AGMA: Adaptive Gaussian Mixture Anchors for Prior-Guided Multimodal Human Trajectory Forecasting
Chao Li, Rui Zhang, Siyuan Huang, Xian Zhong, Hongbo Jiang
TL;DR
AGMA addresses the core bottleneck in multimodal human trajectory forecasting: misaligned priors. By first extracting batch-specific priors through graph-based clustering and then distilling them into a scene-adaptive global GMM via optimal transport and cross-attention, AGMA explicitly optimizes prior quality rather than relying on fixed or implicitly learned priors. Theoretical analysis links prior-sampler interactions to distribution matching accuracy and demonstrates that high-quality priors are necessary for faithful multimodal predictions. Empirically, AGMA achieves state-of-the-art results on ETH-UCY, SDD, and JRDB, validating the practical impact of explicit prior optimization for autonomous navigation and related AI systems.
Abstract
Human trajectory forecasting requires capturing the multimodal nature of pedestrian behavior.
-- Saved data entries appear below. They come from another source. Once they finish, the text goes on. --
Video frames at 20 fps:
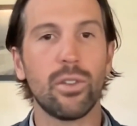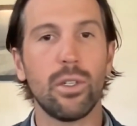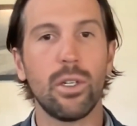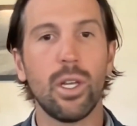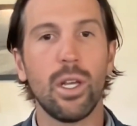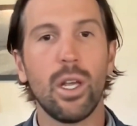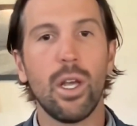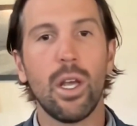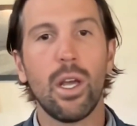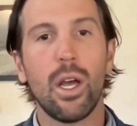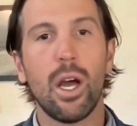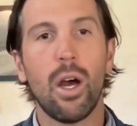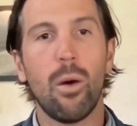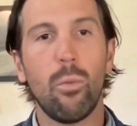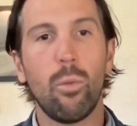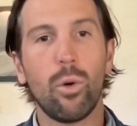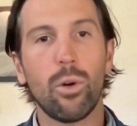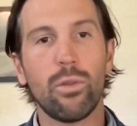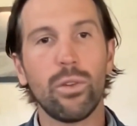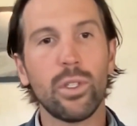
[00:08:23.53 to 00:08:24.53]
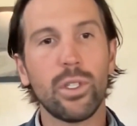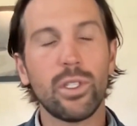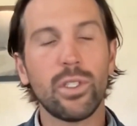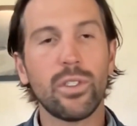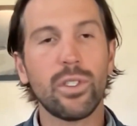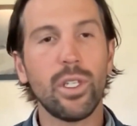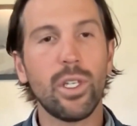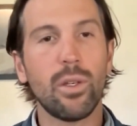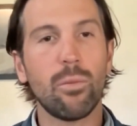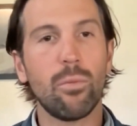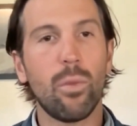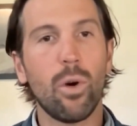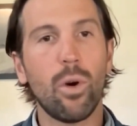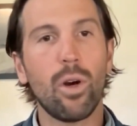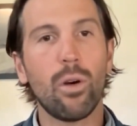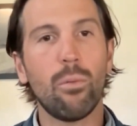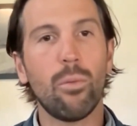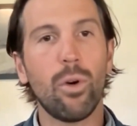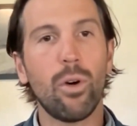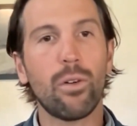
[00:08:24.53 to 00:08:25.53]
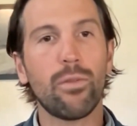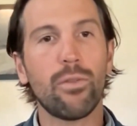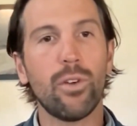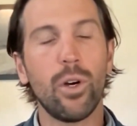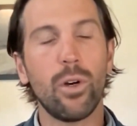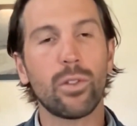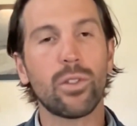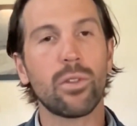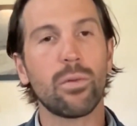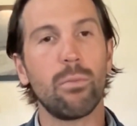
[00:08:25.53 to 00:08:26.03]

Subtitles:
And we're really seeing more and more folks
However, existing approaches suffer from prior misalignment. Their learned or fixed priors often fail to capture the full distribution of plausible futures, limiting both prediction accuracy and diversity. We theoretically establish that prediction error is lower-bounded by prior quality, making prior modeling a key performance bottleneck. Guided by this insight, we propose AGMA (Adaptive Gaussian Mixture Anchors), which constructs expressive priors through two stages: extracting diverse behavioral patterns from training data and distilling them into a scene-adaptive global prior for inference. Extensive experiments on ETH-UCY, Stanford Drone, and JRDB datasets demonstrate that AGMA achieves state-of-the-art performance, confirming the critical role of high-quality priors in trajectory forecasting.